### About this task:
Each line of the listing is to be retyped exactly as given.

### Extracted data:

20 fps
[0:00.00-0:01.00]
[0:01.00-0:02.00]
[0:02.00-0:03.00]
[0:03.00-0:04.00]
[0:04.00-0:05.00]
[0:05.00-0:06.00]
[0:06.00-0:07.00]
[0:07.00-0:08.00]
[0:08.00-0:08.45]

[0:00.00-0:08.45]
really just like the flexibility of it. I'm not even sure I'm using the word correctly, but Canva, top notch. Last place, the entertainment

### Answer to this exercise:
20 fps
[0:00.00-0:01.00]
[0:01.00-0:02.00]
[0:02.00-0:03.00]
[0:03.00-0:04.00]
[0:04.00-0:05.00]
[0:05.00-0:06.00]
[0:06.00-0:07.00]
[0:07.00-0:08.00]
[0:08.00-0:08.45]

[0:00.00-0:08.45]
really just like the flexibility of it. I'm not even sure I'm using the word correctly, but Canva, top notch. Last place, the entertainment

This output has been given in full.